[Stored data entries]
================================
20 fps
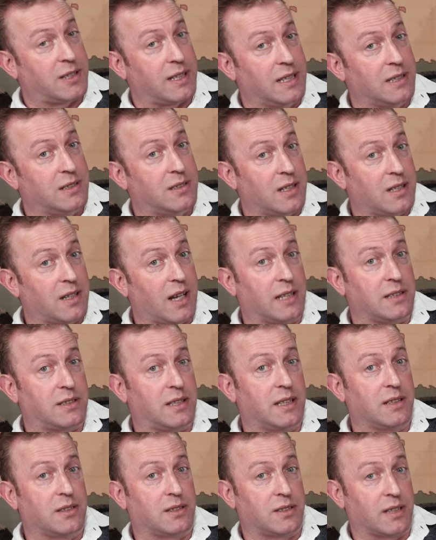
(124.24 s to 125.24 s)
into
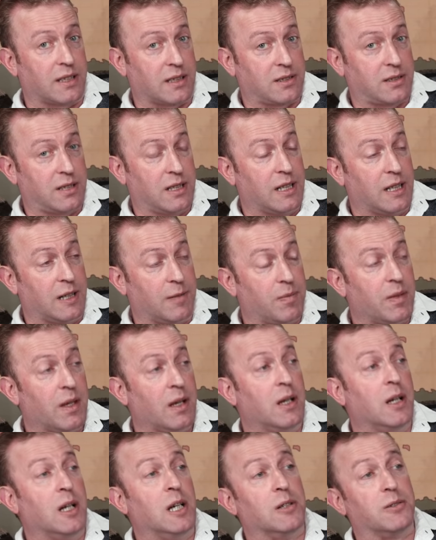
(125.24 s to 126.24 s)
1916.
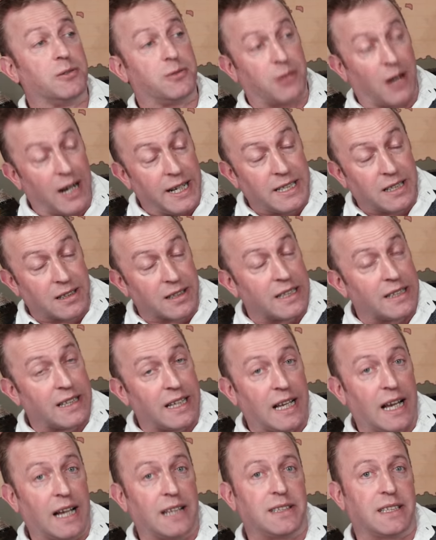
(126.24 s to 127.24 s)
Finally,
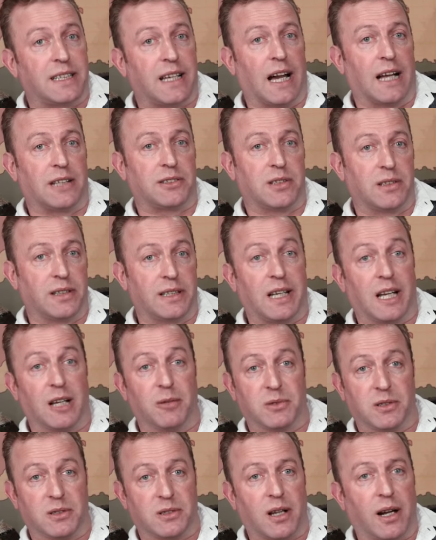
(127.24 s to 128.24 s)
they had to cancel the
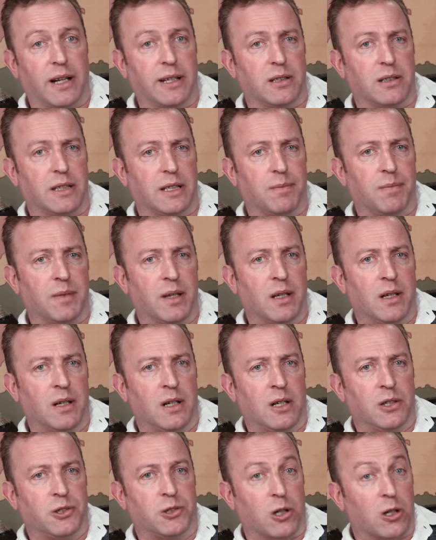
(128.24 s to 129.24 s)
games entirely.
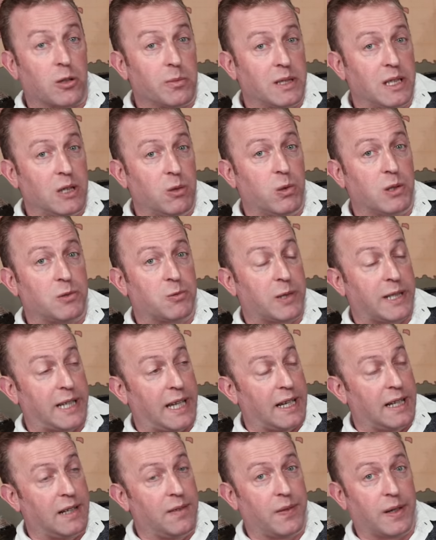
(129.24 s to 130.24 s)
Germany would
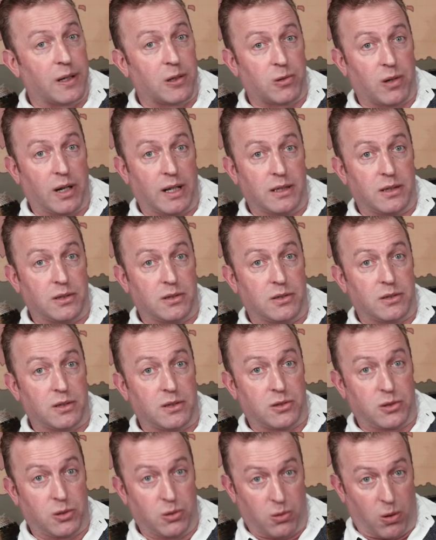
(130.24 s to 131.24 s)
regain their
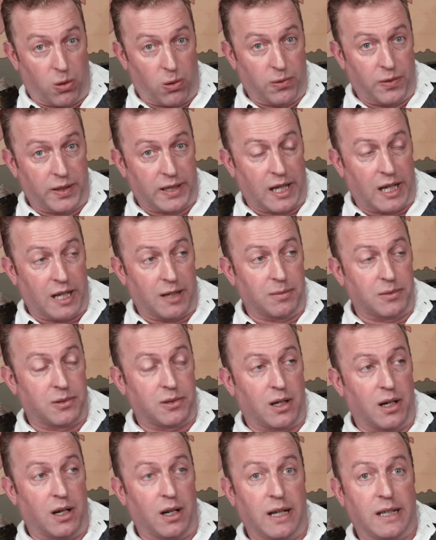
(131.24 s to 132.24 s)
rights to hold the
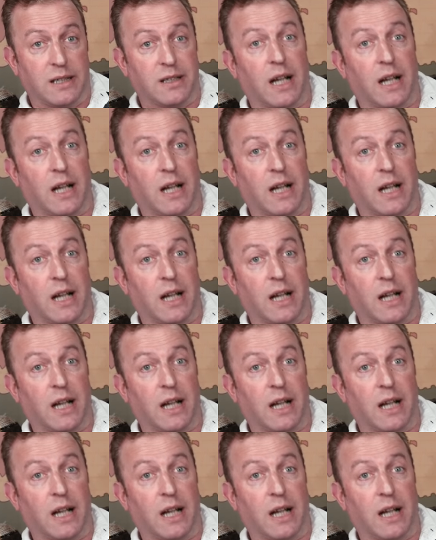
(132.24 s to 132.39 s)
games in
================================
> [Task details]:
Please print the data above once more, exactly and without images.

> [Result for this task]:
20 fps
(124.24 s to 125.24 s)
into
(125.24 s to 126.24 s)
1916.
(126.24 s to 127.24 s)
Finally,
(127.24 s to 128.24 s)
they had to cancel the
(128.24 s to 129.24 s)
games entirely.
(129.24 s to 130.24 s)
Germany would
(130.24 s to 131.24 s)
regain their
(131.24 s to 132.24 s)
rights to hold the
(132.24 s to 132.39 s)
games in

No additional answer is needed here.